##### AVAILABLE DATA

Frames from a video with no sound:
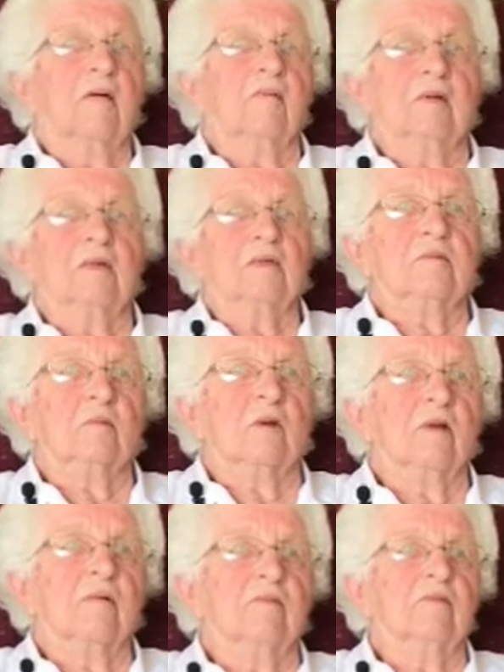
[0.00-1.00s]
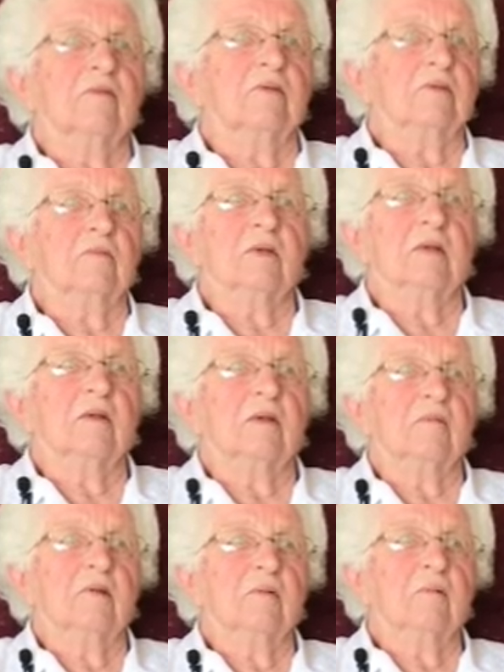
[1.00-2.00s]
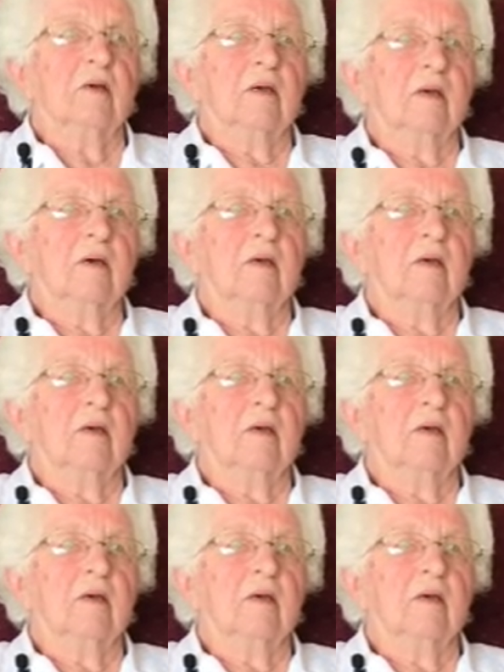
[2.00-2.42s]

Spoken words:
at least one of them visit me every week.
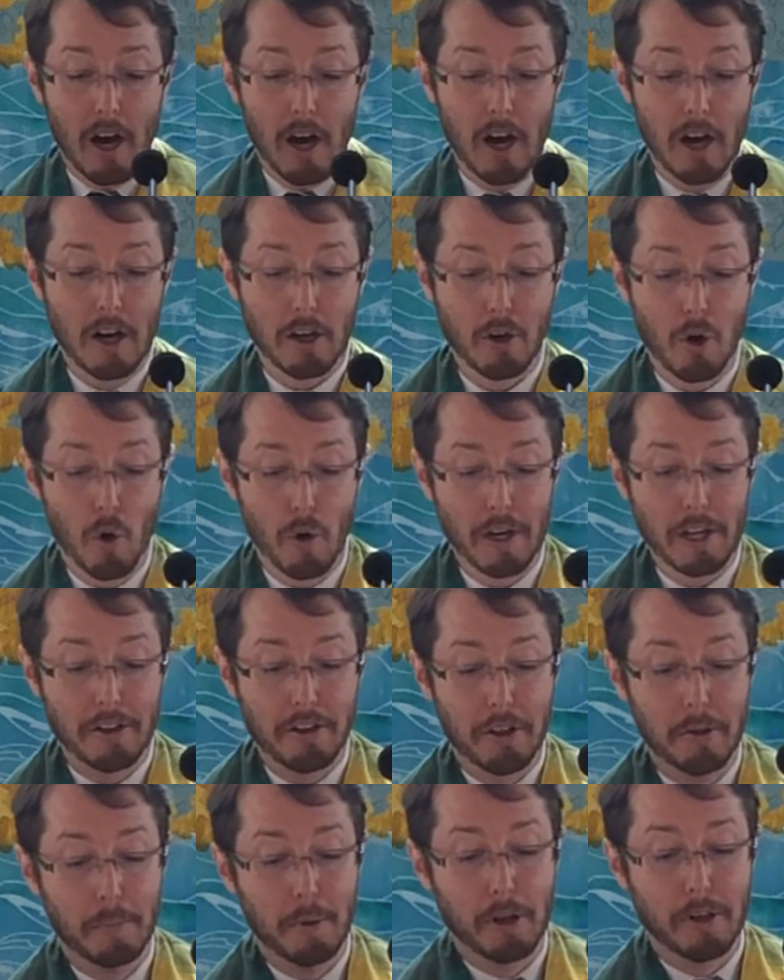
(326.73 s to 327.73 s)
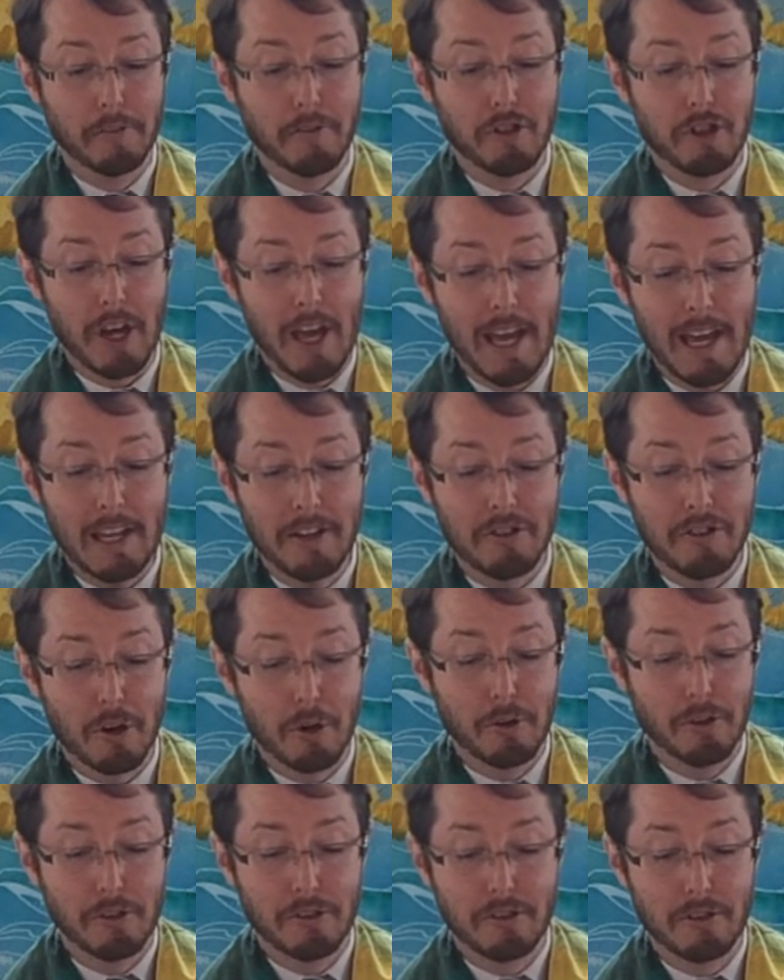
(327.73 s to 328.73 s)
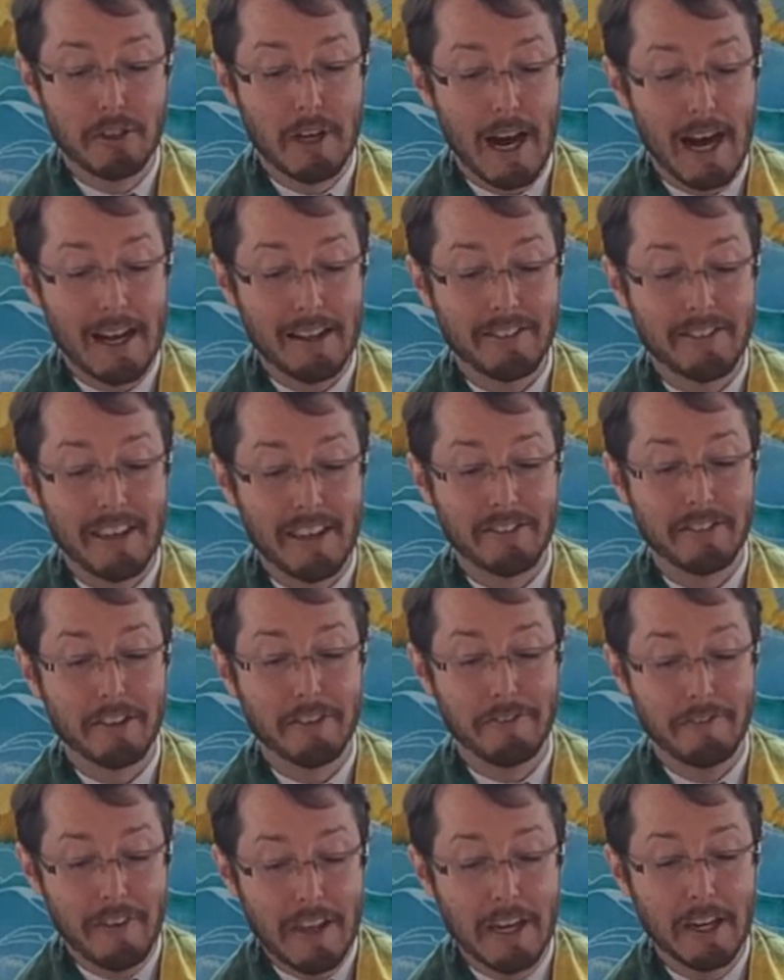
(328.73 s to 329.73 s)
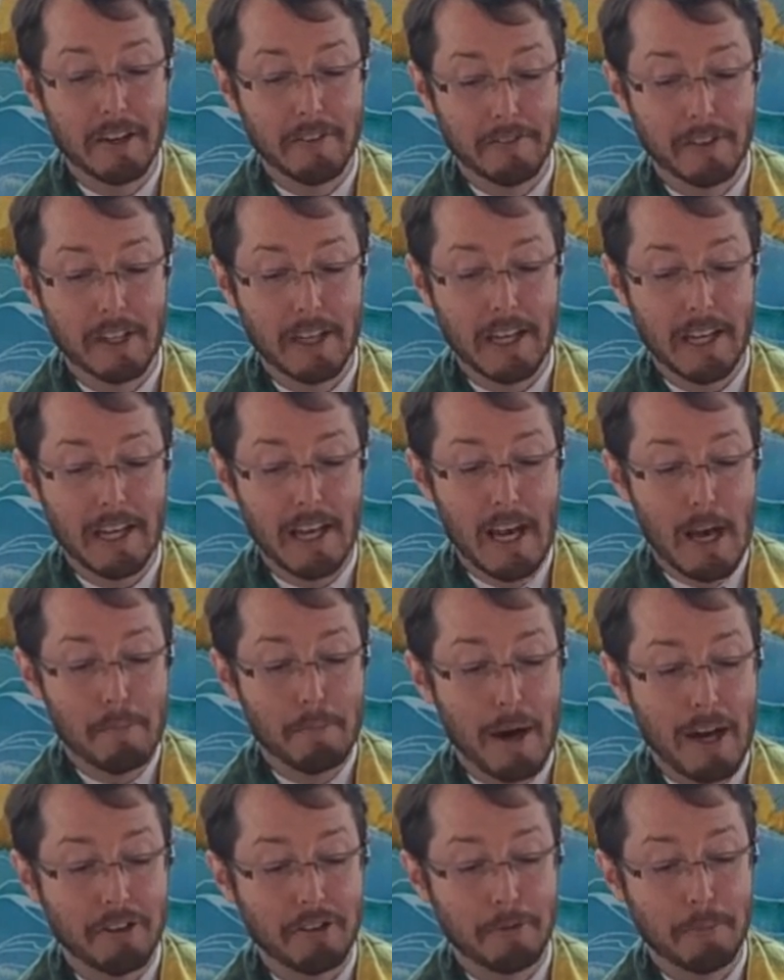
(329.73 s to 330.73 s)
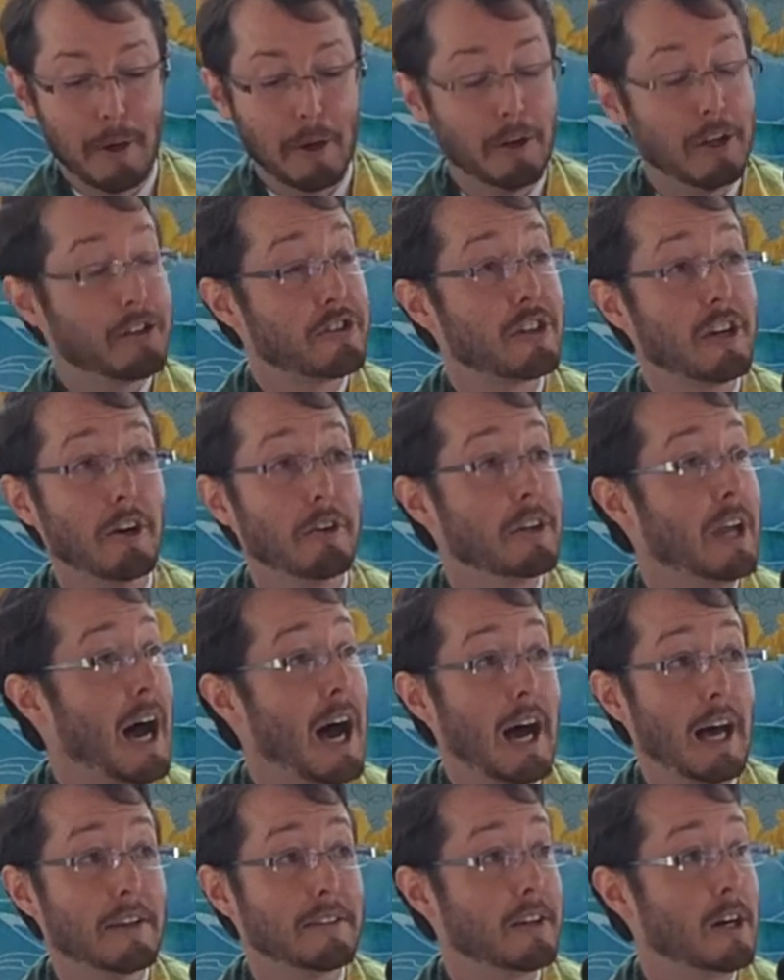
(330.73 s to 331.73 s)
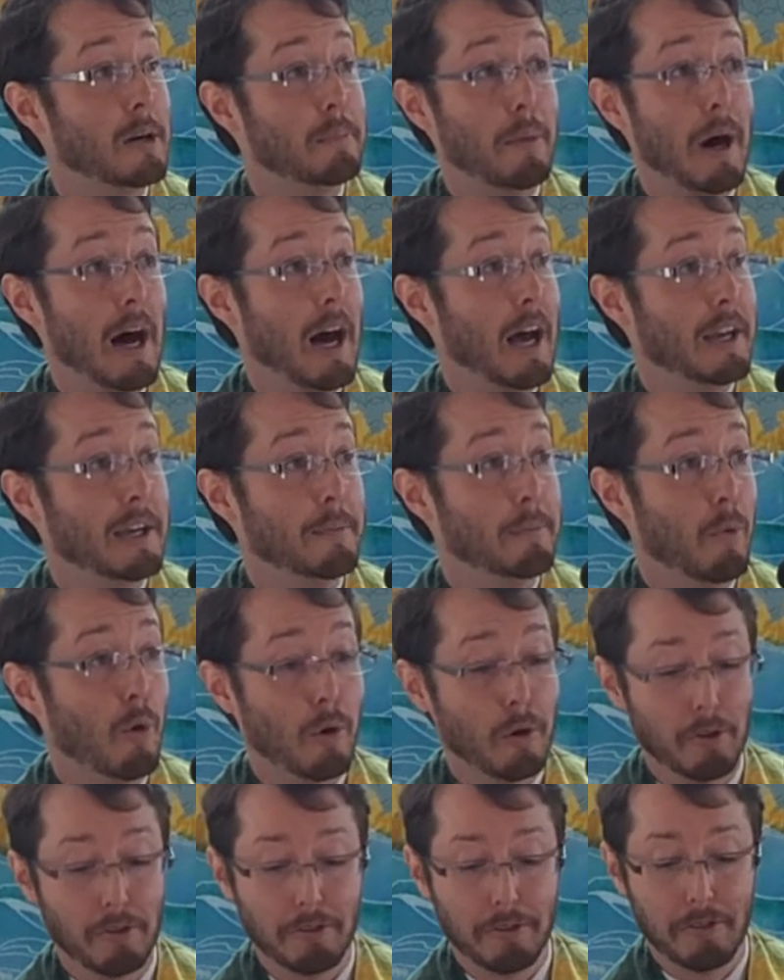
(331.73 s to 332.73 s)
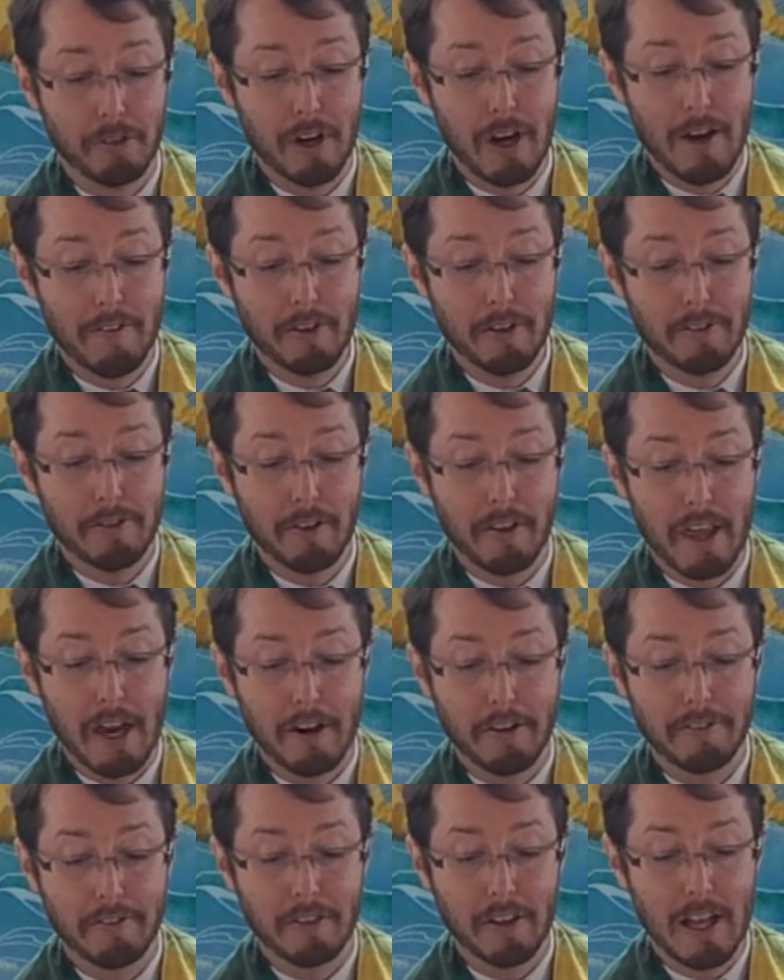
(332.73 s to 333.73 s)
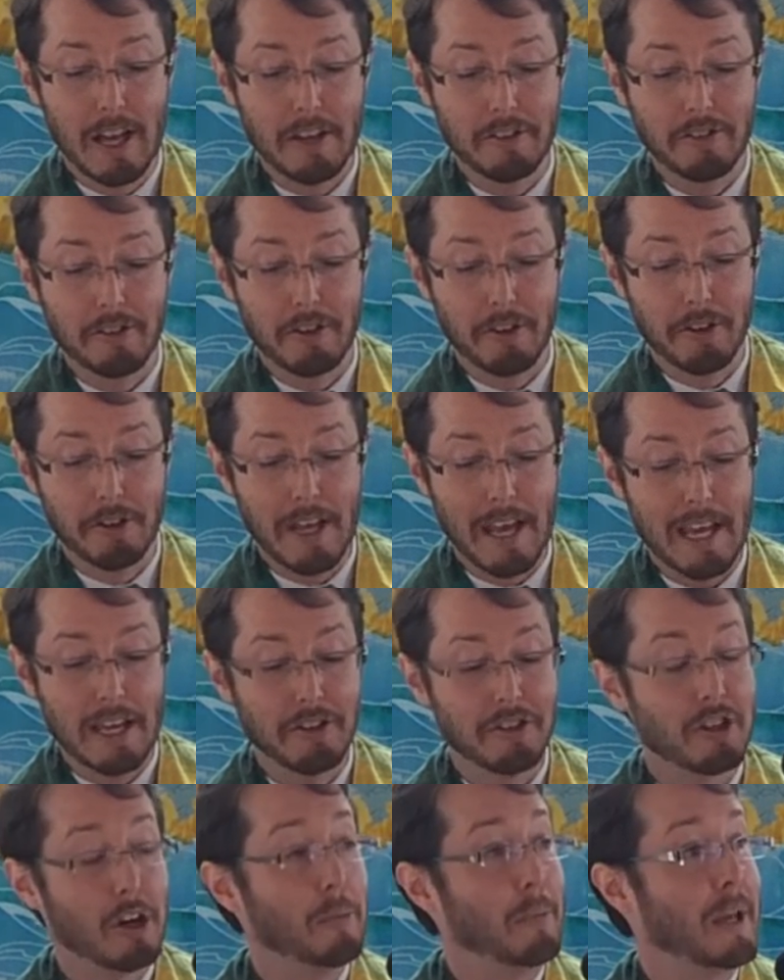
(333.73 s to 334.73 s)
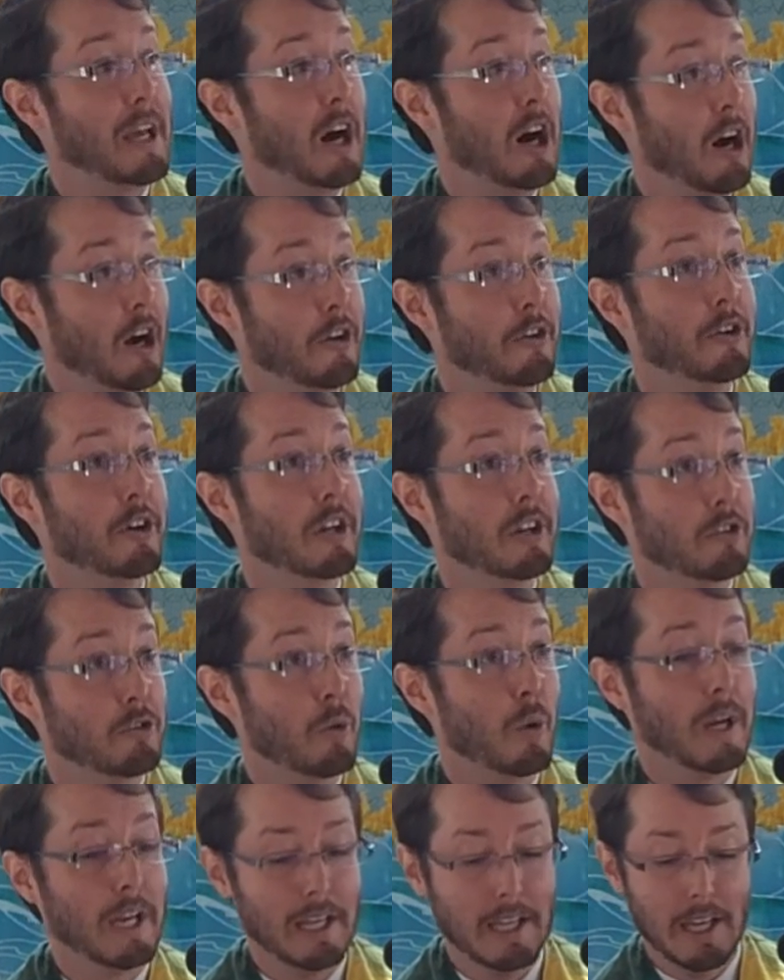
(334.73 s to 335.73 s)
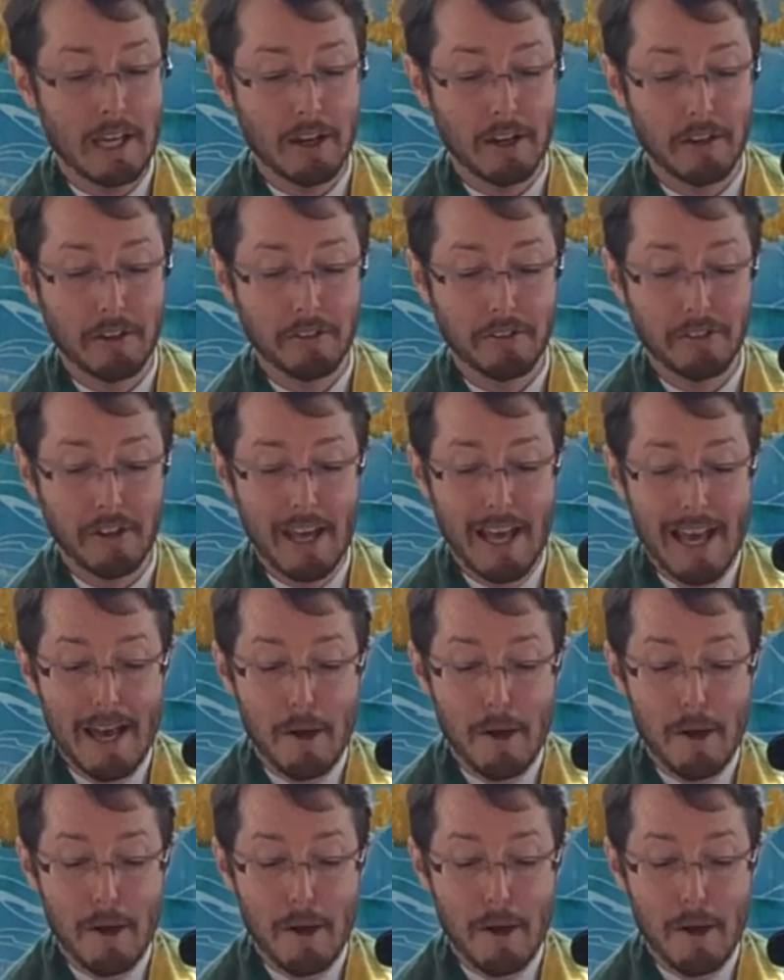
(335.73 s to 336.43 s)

Uh, according to the book of J, God says definitively, My spirit shall not abide in mortals forever, for they are flesh, their days shall be 120 years.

##########

• WORK ITEM: Should the entries hold any pictures, please omit those and print the remaining text exactly.

• REPLY:
Frames from a video with no sound:
[0.00-1.00s]
[1.00-2.00s]
[2.00-2.42s]

Spoken words:
at least one of them visit me every week.
(326.73 s to 327.73 s)
(327.73 s to 328.73 s)
(328.73 s to 329.73 s)
(329.73 s to 330.73 s)
(330.73 s to 331.73 s)
(331.73 s to 332.73 s)
(332.73 s to 333.73 s)
(333.73 s to 334.73 s)
(334.73 s to 335.73 s)
(335.73 s to 336.43 s)

Uh, according to the book of J, God says definitively, My spirit shall not abide in mortals forever, for they are flesh, their days shall be 120 years.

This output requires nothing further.